Although “raw diets” remain a persistent food fad among some dog owners, food safety researchers and medical authorities do not recommend feeding raw meat to pets. Uncooked or improperly cooked ground beef can contain dangerous bacteria that can cause foodborne illnesses such as salmonella or listeria.

These dangerous bacteria can make your dog sick, or dogs can harbor them and pass them on to other pets or humans. Kids, the elderly, and people with weak immune systems are especially vulnerable to catching foodborne illnesses. Practice good food safety when handling raw meat, and never feed your dog ground beef that isn’t cooked.

cooking ground beef in a pan
Image Credit: AlexDonin, Shutterstock

Limit Additives Like Spices and Fats

When cooking ground beef for your dog, avoid flavorings or spices. Onions and garlic, including their powders, are toxic to dogs. Other spices can upset your dog’s stomach, and too much salt isn’t healthy for them either. Don’t cook the meat in a lot of oil or butter, and drain off the grease that accumulates during cooking.

Feed the Appropriate Amount

Cooked lean meats are good options as treats or food toppers for your dog. If feeding ground beef as a treat, limit the total amount to no more than 10% of your dog’s daily calories.

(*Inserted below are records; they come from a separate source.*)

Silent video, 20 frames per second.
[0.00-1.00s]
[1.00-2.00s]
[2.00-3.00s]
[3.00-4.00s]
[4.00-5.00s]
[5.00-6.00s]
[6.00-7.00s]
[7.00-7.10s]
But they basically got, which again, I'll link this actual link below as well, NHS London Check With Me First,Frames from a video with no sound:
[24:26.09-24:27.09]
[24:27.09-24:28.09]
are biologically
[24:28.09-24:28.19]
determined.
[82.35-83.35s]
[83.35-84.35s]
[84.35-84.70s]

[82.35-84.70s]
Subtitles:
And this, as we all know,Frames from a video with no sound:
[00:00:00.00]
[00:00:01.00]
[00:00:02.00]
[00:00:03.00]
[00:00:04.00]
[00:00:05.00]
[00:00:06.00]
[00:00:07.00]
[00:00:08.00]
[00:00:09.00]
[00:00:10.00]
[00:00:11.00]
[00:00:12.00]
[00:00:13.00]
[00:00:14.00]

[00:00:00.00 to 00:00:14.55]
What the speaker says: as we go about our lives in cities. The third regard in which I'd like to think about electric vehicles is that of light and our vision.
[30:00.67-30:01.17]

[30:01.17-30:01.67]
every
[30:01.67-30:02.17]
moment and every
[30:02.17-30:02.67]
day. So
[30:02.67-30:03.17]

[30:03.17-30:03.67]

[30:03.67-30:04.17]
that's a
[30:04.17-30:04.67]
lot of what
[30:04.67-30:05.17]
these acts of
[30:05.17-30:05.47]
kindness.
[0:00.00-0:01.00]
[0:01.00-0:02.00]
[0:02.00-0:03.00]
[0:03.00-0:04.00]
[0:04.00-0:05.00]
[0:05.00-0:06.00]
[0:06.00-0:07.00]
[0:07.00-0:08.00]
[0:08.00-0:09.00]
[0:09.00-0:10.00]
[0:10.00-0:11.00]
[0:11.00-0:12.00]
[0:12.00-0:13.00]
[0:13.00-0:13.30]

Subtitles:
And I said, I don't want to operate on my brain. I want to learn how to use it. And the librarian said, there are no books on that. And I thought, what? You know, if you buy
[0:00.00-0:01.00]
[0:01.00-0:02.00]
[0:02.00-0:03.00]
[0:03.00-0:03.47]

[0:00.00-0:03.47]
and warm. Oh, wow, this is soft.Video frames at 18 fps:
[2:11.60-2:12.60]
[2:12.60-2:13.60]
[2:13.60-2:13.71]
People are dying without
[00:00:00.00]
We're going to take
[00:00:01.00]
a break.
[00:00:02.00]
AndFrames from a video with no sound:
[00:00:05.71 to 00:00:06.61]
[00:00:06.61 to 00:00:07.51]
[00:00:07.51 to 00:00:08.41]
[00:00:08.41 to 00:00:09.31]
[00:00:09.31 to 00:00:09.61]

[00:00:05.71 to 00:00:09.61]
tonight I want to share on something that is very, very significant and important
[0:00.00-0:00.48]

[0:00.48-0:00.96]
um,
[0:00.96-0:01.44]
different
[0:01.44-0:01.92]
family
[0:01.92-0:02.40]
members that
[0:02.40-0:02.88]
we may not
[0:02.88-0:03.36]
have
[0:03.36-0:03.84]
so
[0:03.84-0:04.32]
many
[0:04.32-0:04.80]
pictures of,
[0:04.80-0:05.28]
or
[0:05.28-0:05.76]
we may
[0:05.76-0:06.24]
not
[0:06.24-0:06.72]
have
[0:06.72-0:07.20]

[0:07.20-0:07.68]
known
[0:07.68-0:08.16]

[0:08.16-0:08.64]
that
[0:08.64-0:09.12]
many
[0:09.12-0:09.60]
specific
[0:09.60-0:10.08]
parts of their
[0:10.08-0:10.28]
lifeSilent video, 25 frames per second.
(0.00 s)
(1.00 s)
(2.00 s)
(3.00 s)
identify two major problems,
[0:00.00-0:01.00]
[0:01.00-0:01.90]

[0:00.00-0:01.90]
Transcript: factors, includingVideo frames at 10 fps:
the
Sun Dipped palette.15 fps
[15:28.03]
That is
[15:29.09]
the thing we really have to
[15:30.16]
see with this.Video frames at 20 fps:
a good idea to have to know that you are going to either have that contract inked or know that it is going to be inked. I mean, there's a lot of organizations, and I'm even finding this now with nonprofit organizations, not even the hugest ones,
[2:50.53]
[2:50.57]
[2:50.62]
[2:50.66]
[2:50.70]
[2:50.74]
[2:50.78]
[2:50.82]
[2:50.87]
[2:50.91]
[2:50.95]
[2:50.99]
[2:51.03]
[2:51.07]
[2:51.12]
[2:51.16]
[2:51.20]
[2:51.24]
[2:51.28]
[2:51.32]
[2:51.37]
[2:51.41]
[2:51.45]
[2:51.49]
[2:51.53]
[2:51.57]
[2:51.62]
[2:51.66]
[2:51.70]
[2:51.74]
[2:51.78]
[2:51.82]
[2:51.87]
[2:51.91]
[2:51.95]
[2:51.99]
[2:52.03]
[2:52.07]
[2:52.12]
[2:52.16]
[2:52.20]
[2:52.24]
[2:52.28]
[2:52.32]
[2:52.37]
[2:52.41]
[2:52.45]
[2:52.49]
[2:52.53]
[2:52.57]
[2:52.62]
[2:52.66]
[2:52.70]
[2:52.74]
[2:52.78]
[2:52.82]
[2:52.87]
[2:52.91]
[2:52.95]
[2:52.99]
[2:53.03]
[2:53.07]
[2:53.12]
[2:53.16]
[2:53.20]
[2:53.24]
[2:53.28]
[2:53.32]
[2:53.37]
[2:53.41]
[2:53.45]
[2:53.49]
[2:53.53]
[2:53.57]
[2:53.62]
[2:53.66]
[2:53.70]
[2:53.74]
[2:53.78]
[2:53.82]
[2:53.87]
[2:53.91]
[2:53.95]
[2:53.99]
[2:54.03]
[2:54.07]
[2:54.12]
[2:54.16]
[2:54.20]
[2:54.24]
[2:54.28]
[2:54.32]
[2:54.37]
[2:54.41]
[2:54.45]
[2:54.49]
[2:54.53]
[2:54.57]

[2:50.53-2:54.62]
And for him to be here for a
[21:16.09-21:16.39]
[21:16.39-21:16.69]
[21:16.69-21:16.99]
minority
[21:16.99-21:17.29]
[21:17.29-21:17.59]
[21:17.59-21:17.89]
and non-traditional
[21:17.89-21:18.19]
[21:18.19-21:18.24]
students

Ground beef and plain white rice could be an option for dogs who need to eat a bland diet temporarily. Feed a bland diet only as directed by a veterinarian and transition your dog back to their regular food once recovered.

close up of a dog eating from the bowl
Image Credit: Dmytro Zinkevych, Shutterstock


Can You Feed Ground Beef as Part of a Homemade Diet?

Some dog owners may prefer to feed a homemade diet for their dog, believing it’s healthier. While homemade diets may be an option to help manage allergies or other medical conditions in dogs with proper veterinary guidance, cooking for your pup is not as simple as mixing ground beef, veggies, and grains in a dish.

Commercial pet foods sold in the United States (even the cheapest grocery store brand) must meet minimum standards to ensure they provide all the essential nutrients your dog needs. Homemade diets often lack vital nutrients, and feeding them may lead to nutritional deficiencies in your dog.

Ground beef could serve as a protein base for a homemade diet if your dog isn’t allergic to it. If you’re interested in a home-prepared diet for your dog, talk to your veterinarian. They can help you find recipes for nutritionally balanced diets or advise you on which supplements to include.



Ground beef can make a nutritious treat for your dog if it’s properly cooked and your pet isn’t allergic to it. However, ground beef shouldn’t make up the bulk of your dog’s meals unless it’s part of a veterinary-approved homemade diet. On its own, ground beef is not nutritionally complete, but it is quite tasty. If you feed too much ground beef, you may find your dog ignoring their regular kibble in favor of it. Before introducing new food to your dog, check with your veterinarian to ensure it’s okay.